Sandy shook her head. “They’re not dead.”
“Excuse me?”
Sandy dusted the top of the steering wheel of the cart with her palm. “The only way the dead could rise is at God’s hand, and I don’t see God in any of this.”
Bob rolled his eyes. Of course she was a zealot. Fuck.
Sandy stepped out of the cart and began to pace a bit. She didn’t seem to enjoy being idle here in the open. She was on the wrong end of 50, now and her curled hair had gone unmanaged for weeks. She still carried a little bit of that middle-aged spread. She was noticeably beginning to shrink in other places, though.
Though perhaps she had always been small and he’d failed to notice.
Bob leaned back in his chair. “These things, they remind me of a movie I saw when I was on leave back in the war. Might have been ‘68? I was home for a bit and I had no girlfriend, no real family besides a drunk-ass daddy and I had money to burn.”
Sandy stopped pacing.
“Anyway, so I could have done something really damn stupid with that GI money but I just decided to go to the movies, right? I was back in New York and there was a theater that ran a few movies together for one price. You go there and spend hours watching shit and eating popcorn. Good times.”

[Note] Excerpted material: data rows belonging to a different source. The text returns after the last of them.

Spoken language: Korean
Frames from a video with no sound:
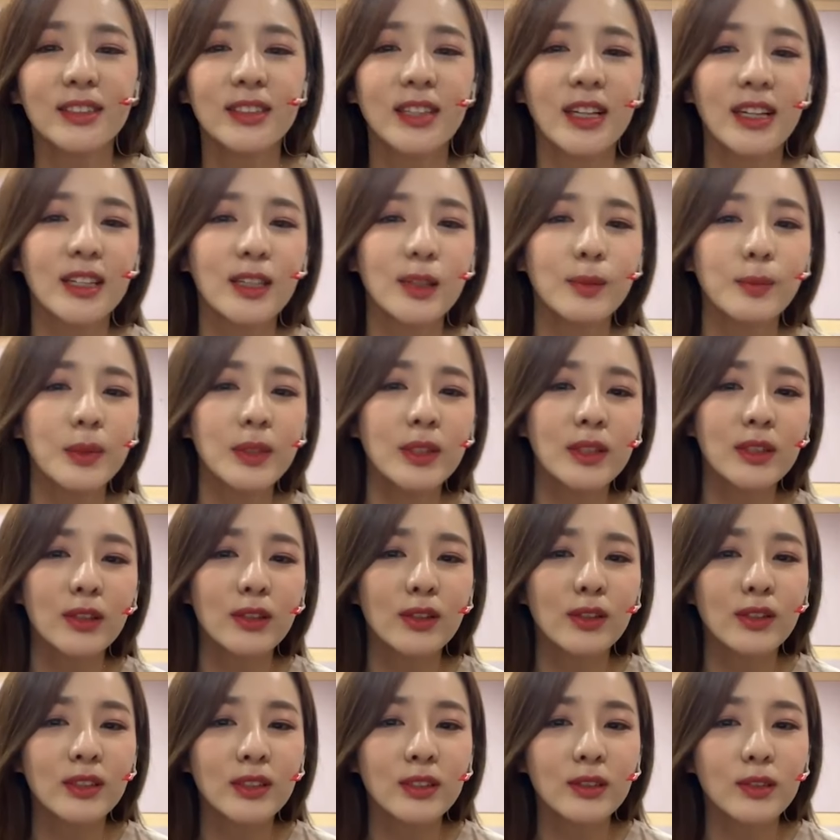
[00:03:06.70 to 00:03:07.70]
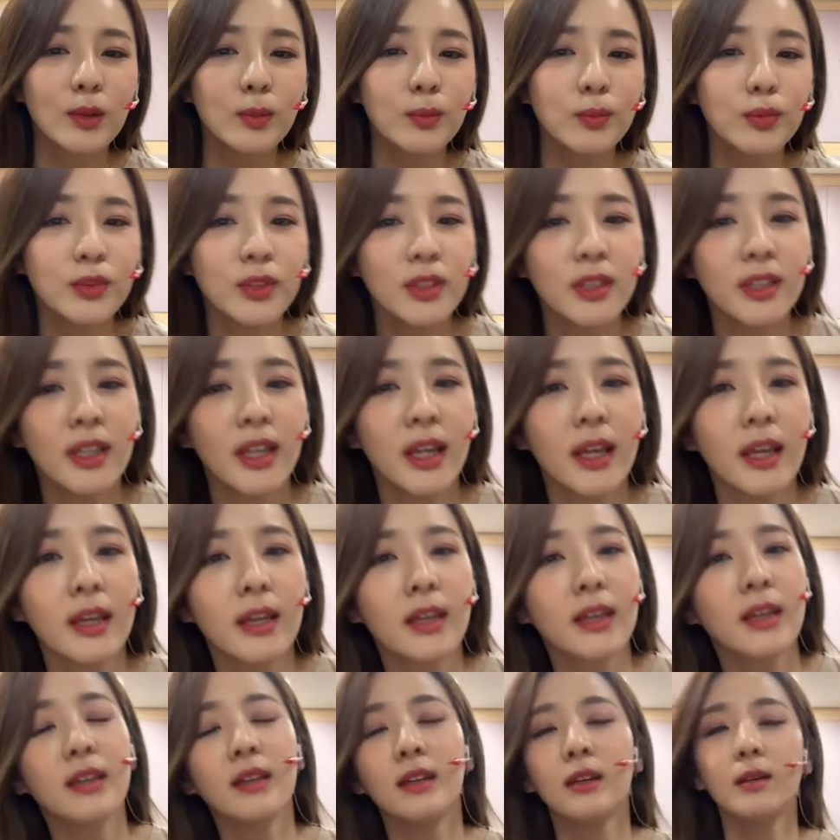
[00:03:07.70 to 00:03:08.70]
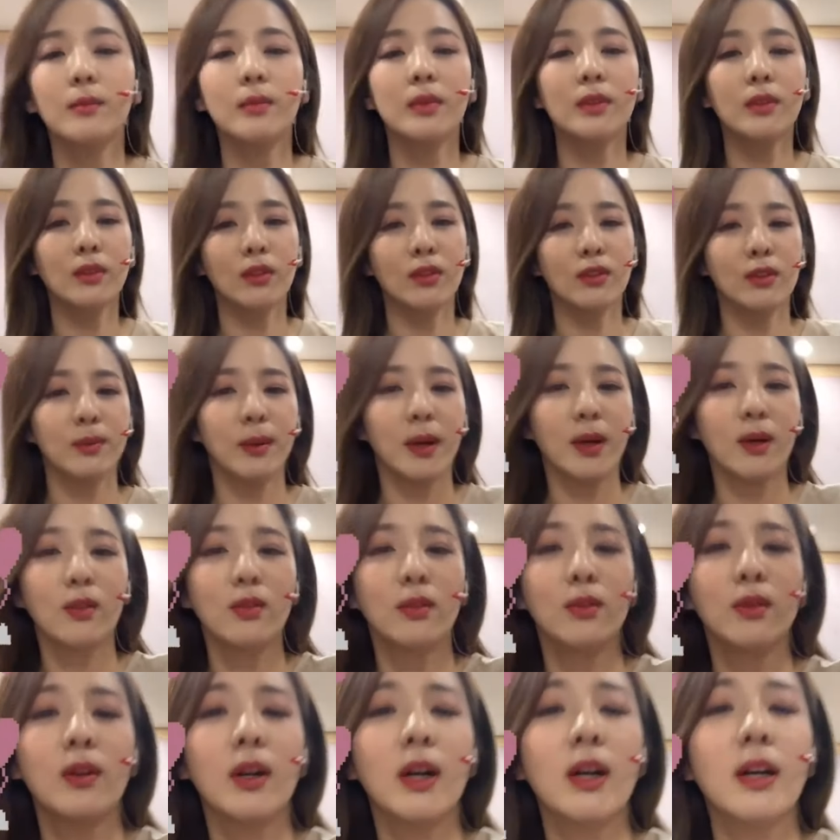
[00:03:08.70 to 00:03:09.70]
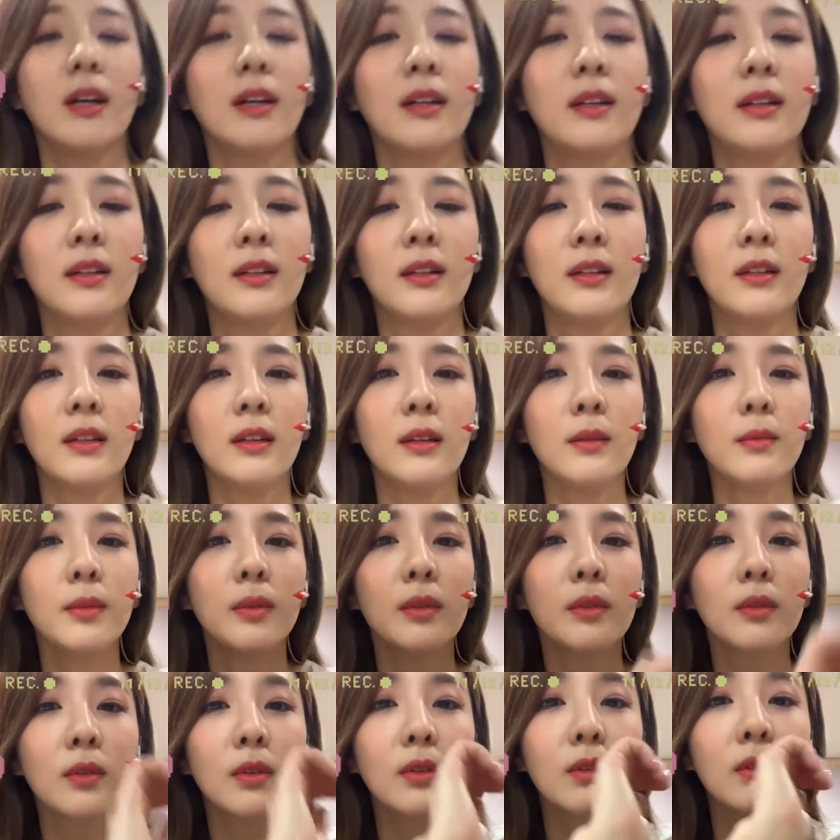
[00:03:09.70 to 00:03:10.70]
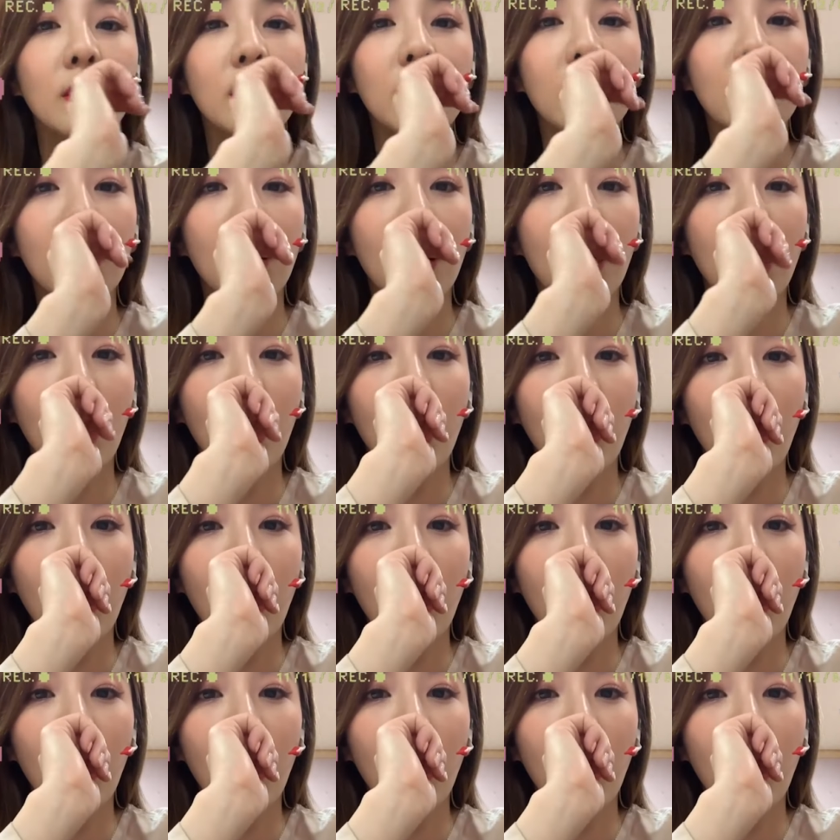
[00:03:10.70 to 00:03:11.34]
그냥 이 필터를 쓴 것 뿐인데. 필터를 바꿔볼까? 필터를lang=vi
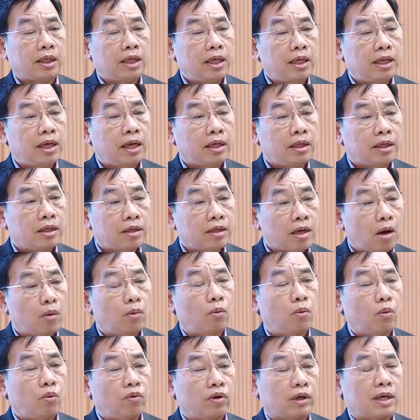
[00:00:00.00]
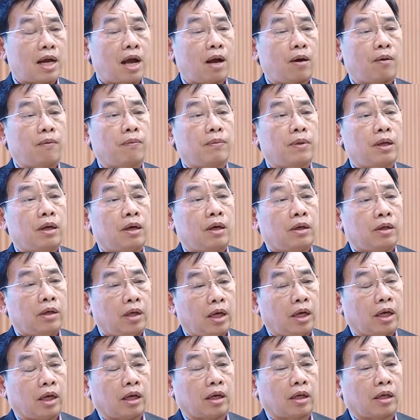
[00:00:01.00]
là mình đi đến những đâu khu vực nào
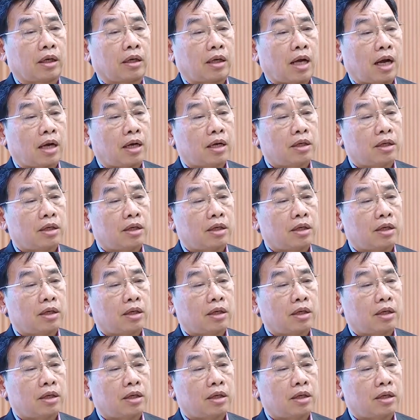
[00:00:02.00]
để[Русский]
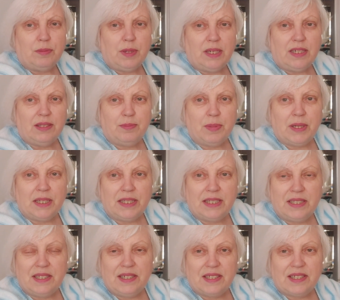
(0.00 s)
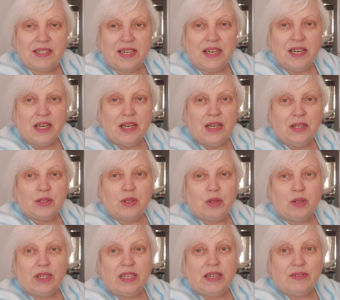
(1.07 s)
болит поясница. То
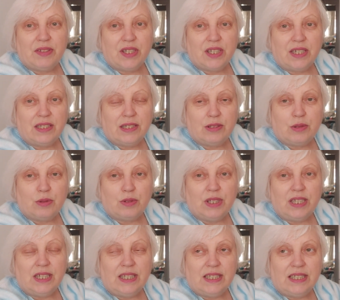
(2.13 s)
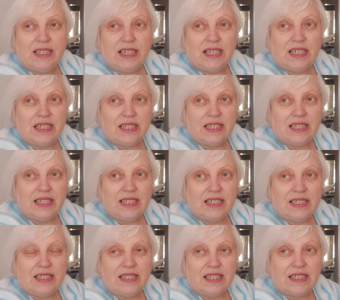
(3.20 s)
ли я вчера натрудилась ящики
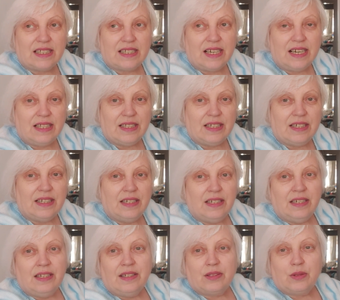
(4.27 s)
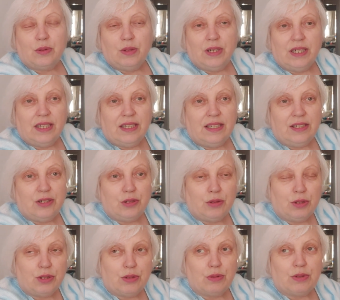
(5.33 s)
идти таскала, то ли
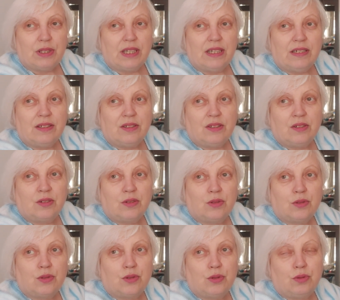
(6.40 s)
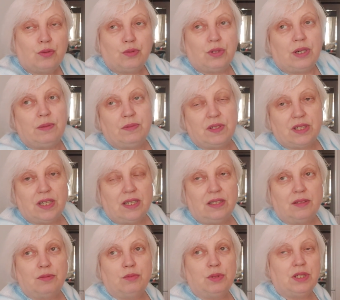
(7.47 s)
еще что-то. Э, что-то утром
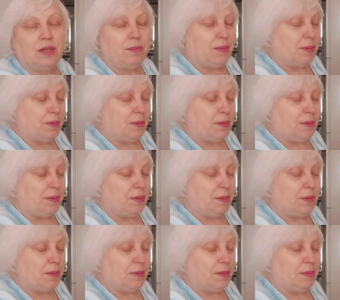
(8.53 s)
встала, у меня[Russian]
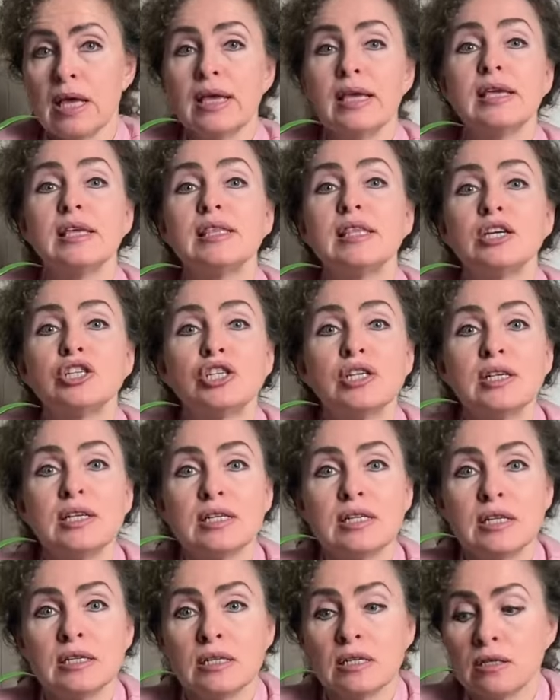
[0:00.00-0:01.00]
И даже
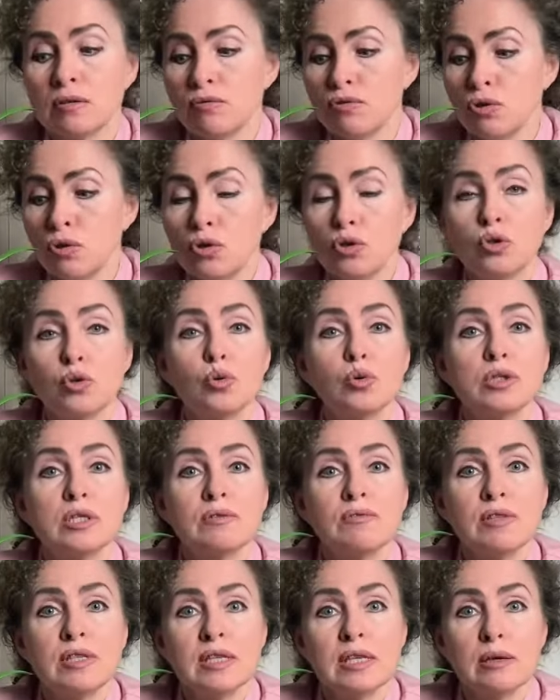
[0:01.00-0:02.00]
если зацветет, то
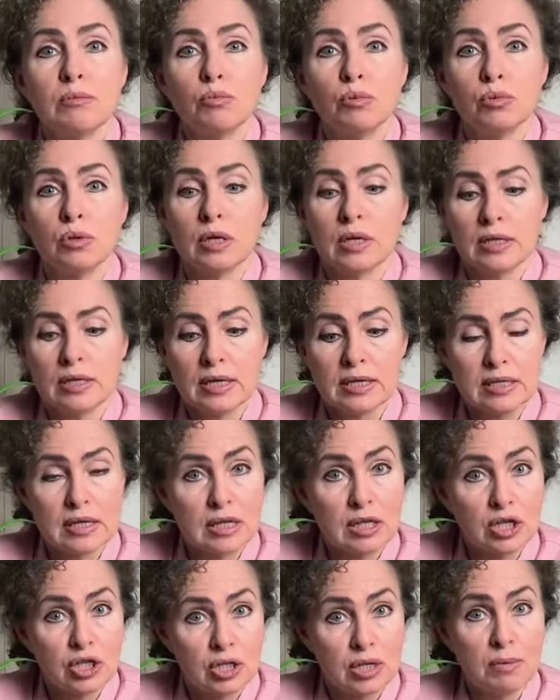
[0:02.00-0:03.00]
цветки будут
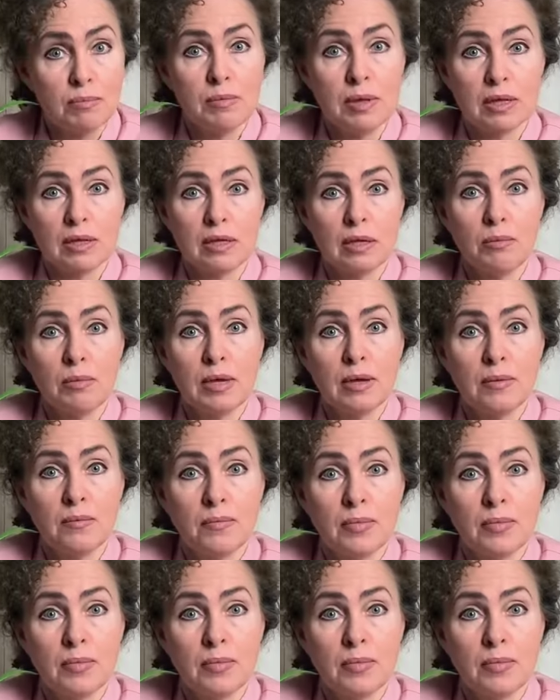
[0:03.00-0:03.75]
достаточно мелкими,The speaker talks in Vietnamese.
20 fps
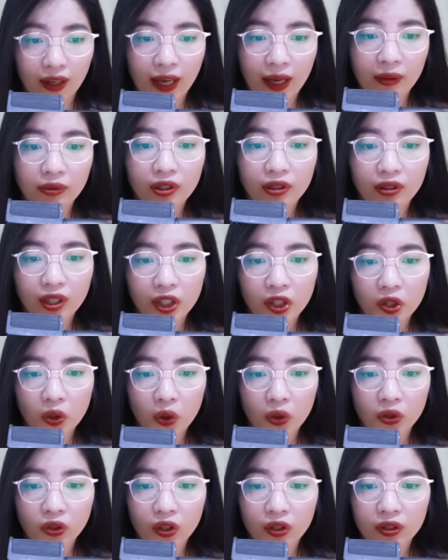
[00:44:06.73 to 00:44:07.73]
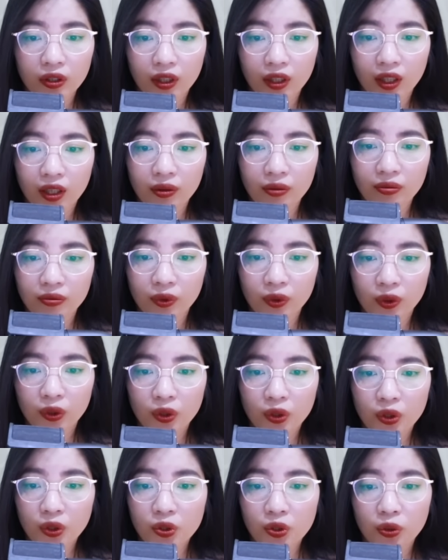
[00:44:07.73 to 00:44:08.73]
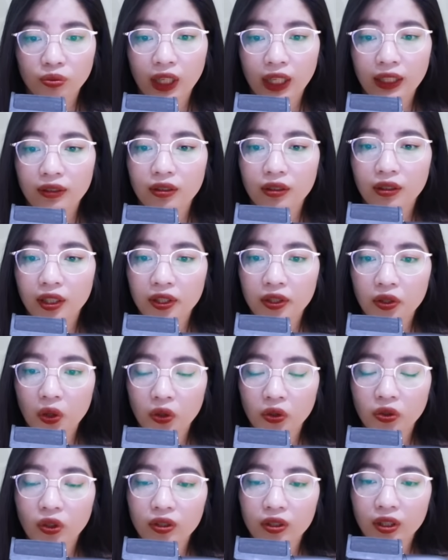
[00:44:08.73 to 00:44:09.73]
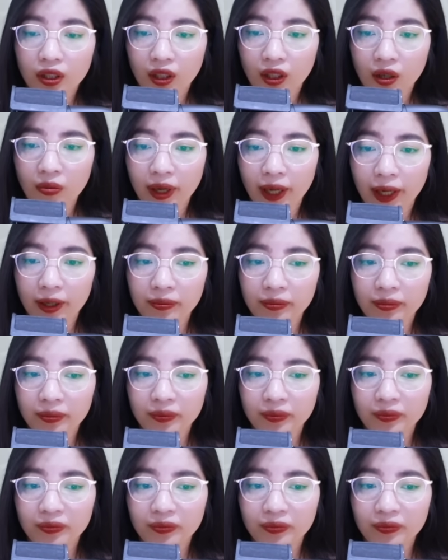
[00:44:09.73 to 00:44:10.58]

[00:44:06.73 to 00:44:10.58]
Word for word: Em đừng ly hôn có được không? Chúng ta đừng ly hôn có được không em?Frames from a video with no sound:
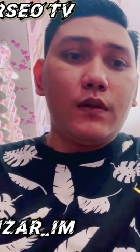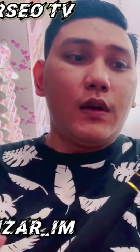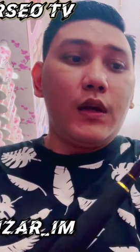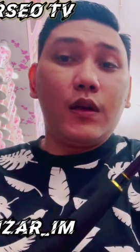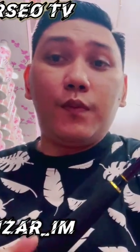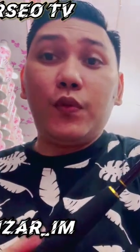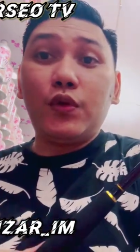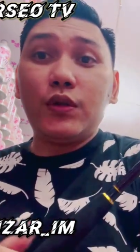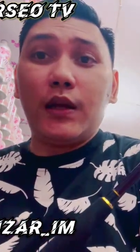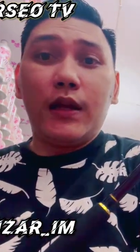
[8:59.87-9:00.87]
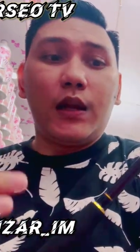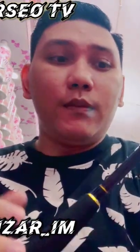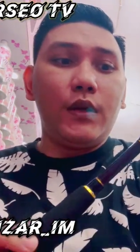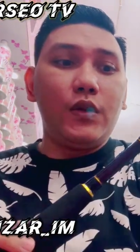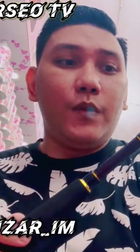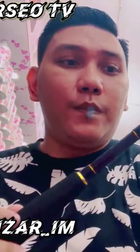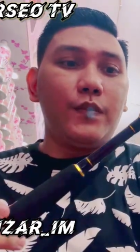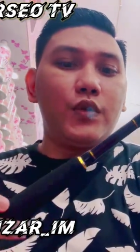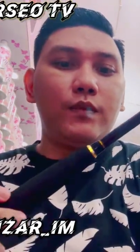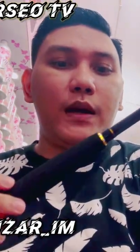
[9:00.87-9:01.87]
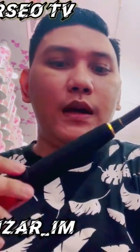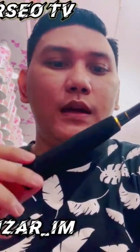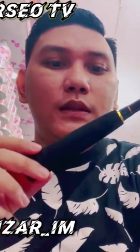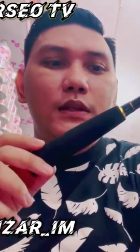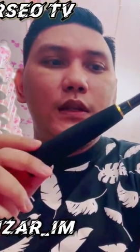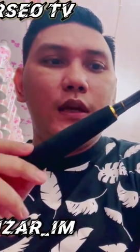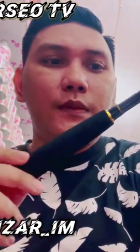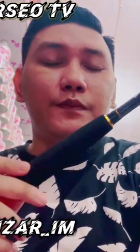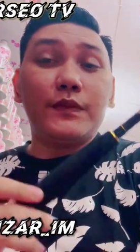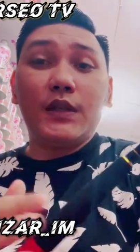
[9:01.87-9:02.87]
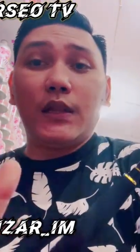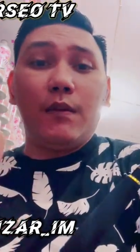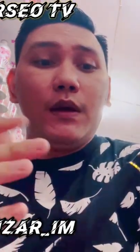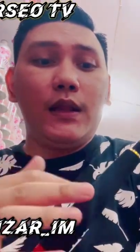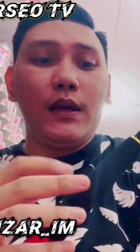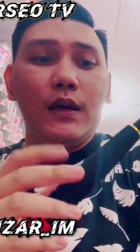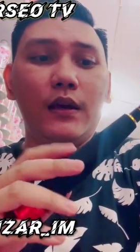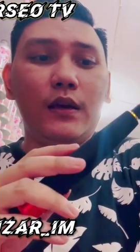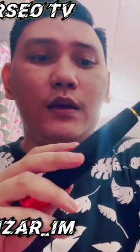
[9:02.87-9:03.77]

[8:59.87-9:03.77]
ada keputus alarm hidup cuma di sini saya tambahin lagi ya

“What was the movie,” she asked.
“I don’t remember the name, but it was something with Vincent Price as the last man in a world surrounded by these vampire freaks. They were smarter than these dead shits we are dealing with, but I definitely see some similarities now that I think about it.”
“How did the movie end?”
“Vincent Price died. I guess that’s the only ending that would make sense.”
Sandy took a seat back in the golf cart. She leaned over the steering wheel. “No more happy endings,” she muttered.